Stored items
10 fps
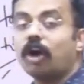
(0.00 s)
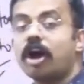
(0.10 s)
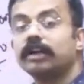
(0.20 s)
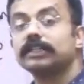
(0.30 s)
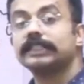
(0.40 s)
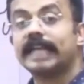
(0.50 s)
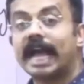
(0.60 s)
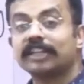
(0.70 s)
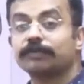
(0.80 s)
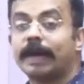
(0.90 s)
not
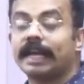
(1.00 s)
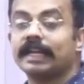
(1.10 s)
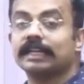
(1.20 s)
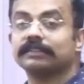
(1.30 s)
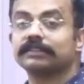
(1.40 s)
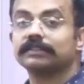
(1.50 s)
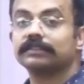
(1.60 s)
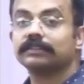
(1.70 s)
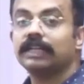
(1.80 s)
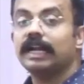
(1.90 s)
tax barriers.
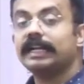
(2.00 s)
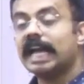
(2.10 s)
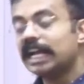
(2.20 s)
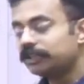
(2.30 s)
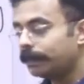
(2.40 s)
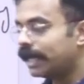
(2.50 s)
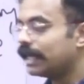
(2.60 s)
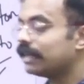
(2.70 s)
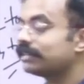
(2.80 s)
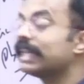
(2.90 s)
Tax
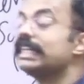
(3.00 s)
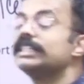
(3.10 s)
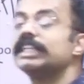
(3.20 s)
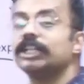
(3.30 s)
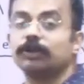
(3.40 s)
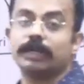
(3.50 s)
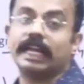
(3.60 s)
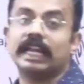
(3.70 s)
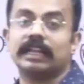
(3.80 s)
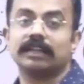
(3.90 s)
barriers are easy to
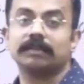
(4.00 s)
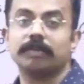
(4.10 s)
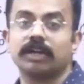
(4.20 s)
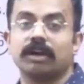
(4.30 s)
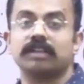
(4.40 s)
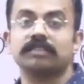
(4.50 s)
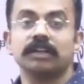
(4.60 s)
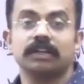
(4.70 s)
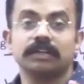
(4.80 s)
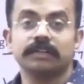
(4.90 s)
deal because
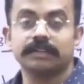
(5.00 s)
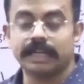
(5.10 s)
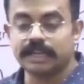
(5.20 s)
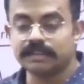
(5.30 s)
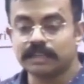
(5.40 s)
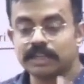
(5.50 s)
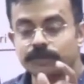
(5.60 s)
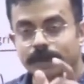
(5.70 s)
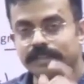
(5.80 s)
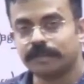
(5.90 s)
there is
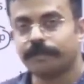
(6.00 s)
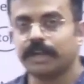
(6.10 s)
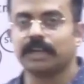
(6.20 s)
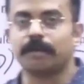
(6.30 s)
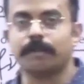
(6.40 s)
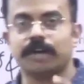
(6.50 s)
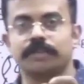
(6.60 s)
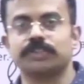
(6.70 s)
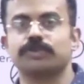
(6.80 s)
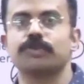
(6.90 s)
specific number
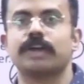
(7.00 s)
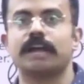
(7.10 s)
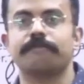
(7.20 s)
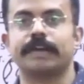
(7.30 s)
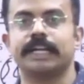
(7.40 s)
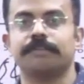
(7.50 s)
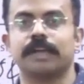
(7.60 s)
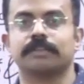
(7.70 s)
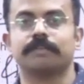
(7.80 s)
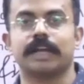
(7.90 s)
which you can fight
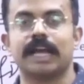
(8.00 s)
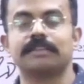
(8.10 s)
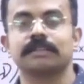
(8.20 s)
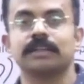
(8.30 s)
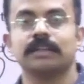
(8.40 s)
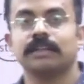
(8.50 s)
with, whereas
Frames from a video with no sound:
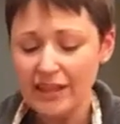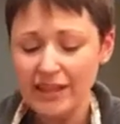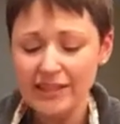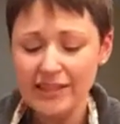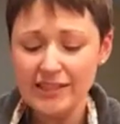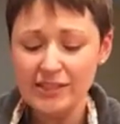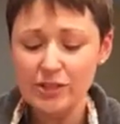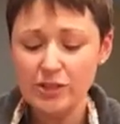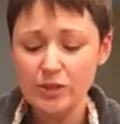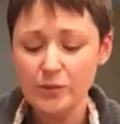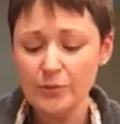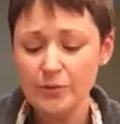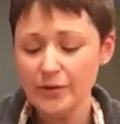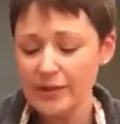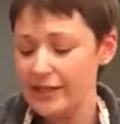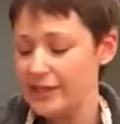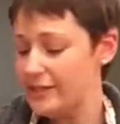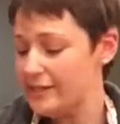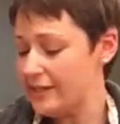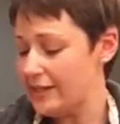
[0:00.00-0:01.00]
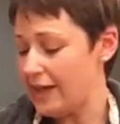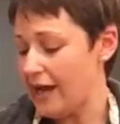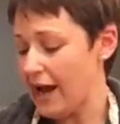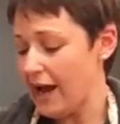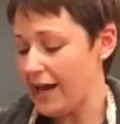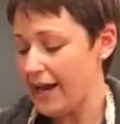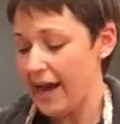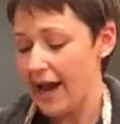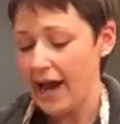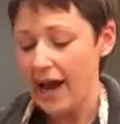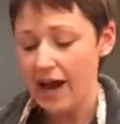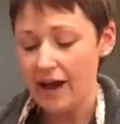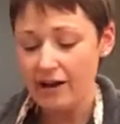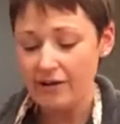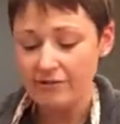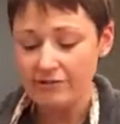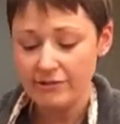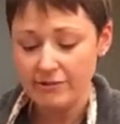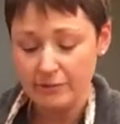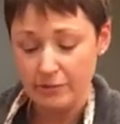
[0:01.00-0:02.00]
And it's super easy. I
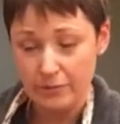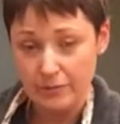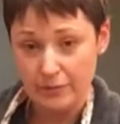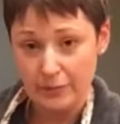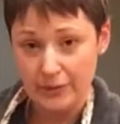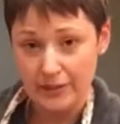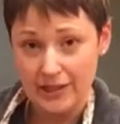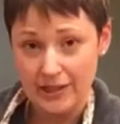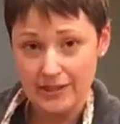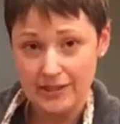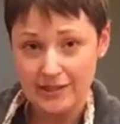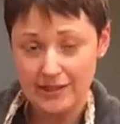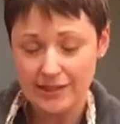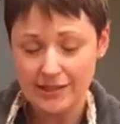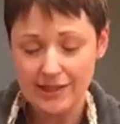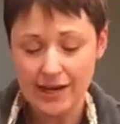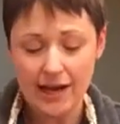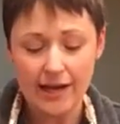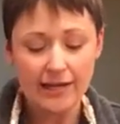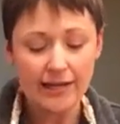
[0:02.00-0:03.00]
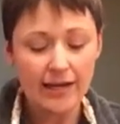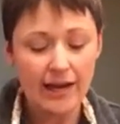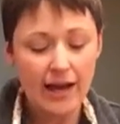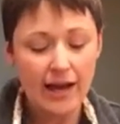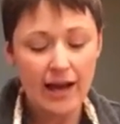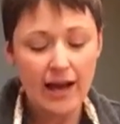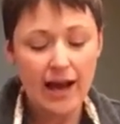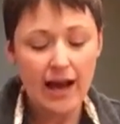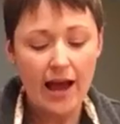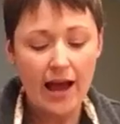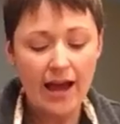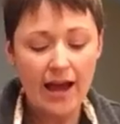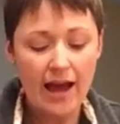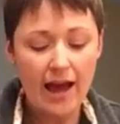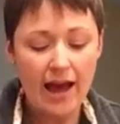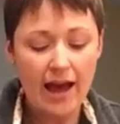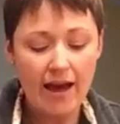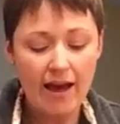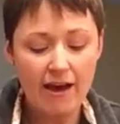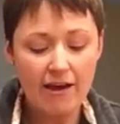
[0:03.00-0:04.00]
have, I'm gonna put that to the side, I
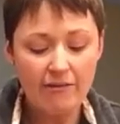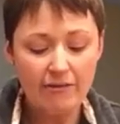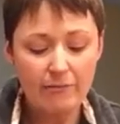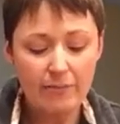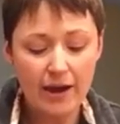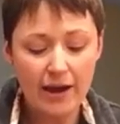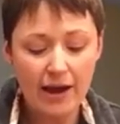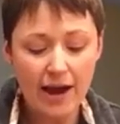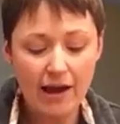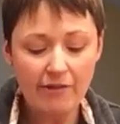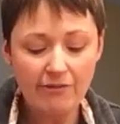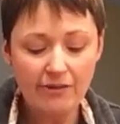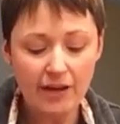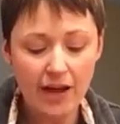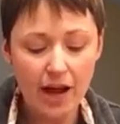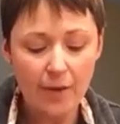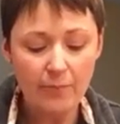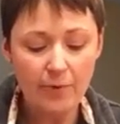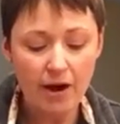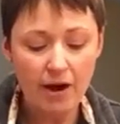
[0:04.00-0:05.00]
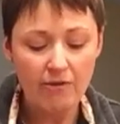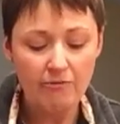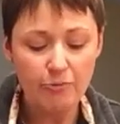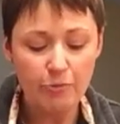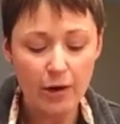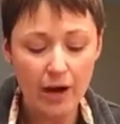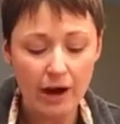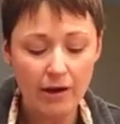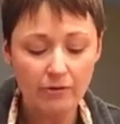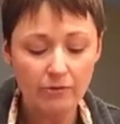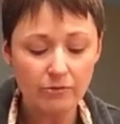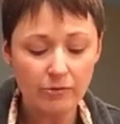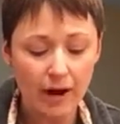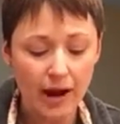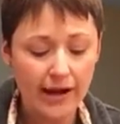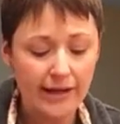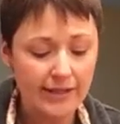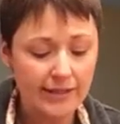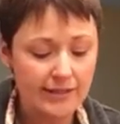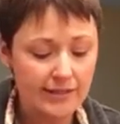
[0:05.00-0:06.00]
have about half a cup of brown
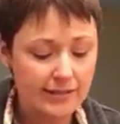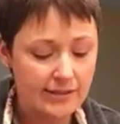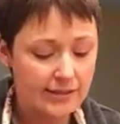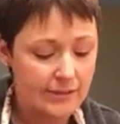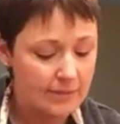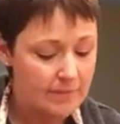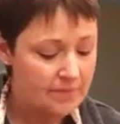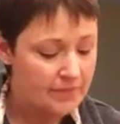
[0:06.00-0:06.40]
rice.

What needs to be done:
Once the pictures are removed, write out all of the entries above exactly.

Response area:
10 fps
(0.00 s)
(0.10 s)
(0.20 s)
(0.30 s)
(0.40 s)
(0.50 s)
(0.60 s)
(0.70 s)
(0.80 s)
(0.90 s)
not
(1.00 s)
(1.10 s)
(1.20 s)
(1.30 s)
(1.40 s)
(1.50 s)
(1.60 s)
(1.70 s)
(1.80 s)
(1.90 s)
tax barriers.
(2.00 s)
(2.10 s)
(2.20 s)
(2.30 s)
(2.40 s)
(2.50 s)
(2.60 s)
(2.70 s)
(2.80 s)
(2.90 s)
Tax
(3.00 s)
(3.10 s)
(3.20 s)
(3.30 s)
(3.40 s)
(3.50 s)
(3.60 s)
(3.70 s)
(3.80 s)
(3.90 s)
barriers are easy to
(4.00 s)
(4.10 s)
(4.20 s)
(4.30 s)
(4.40 s)
(4.50 s)
(4.60 s)
(4.70 s)
(4.80 s)
(4.90 s)
deal because
(5.00 s)
(5.10 s)
(5.20 s)
(5.30 s)
(5.40 s)
(5.50 s)
(5.60 s)
(5.70 s)
(5.80 s)
(5.90 s)
there is
(6.00 s)
(6.10 s)
(6.20 s)
(6.30 s)
(6.40 s)
(6.50 s)
(6.60 s)
(6.70 s)
(6.80 s)
(6.90 s)
specific number
(7.00 s)
(7.10 s)
(7.20 s)
(7.30 s)
(7.40 s)
(7.50 s)
(7.60 s)
(7.70 s)
(7.80 s)
(7.90 s)
which you can fight
(8.00 s)
(8.10 s)
(8.20 s)
(8.30 s)
(8.40 s)
(8.50 s)
with, whereas
Frames from a video with no sound:
[0:00.00-0:01.00]
[0:01.00-0:02.00]
And it's super easy. I
[0:02.00-0:03.00]
[0:03.00-0:04.00]
have, I'm gonna put that to the side, I
[0:04.00-0:05.00]
[0:05.00-0:06.00]
have about half a cup of brown
[0:06.00-0:06.40]
rice.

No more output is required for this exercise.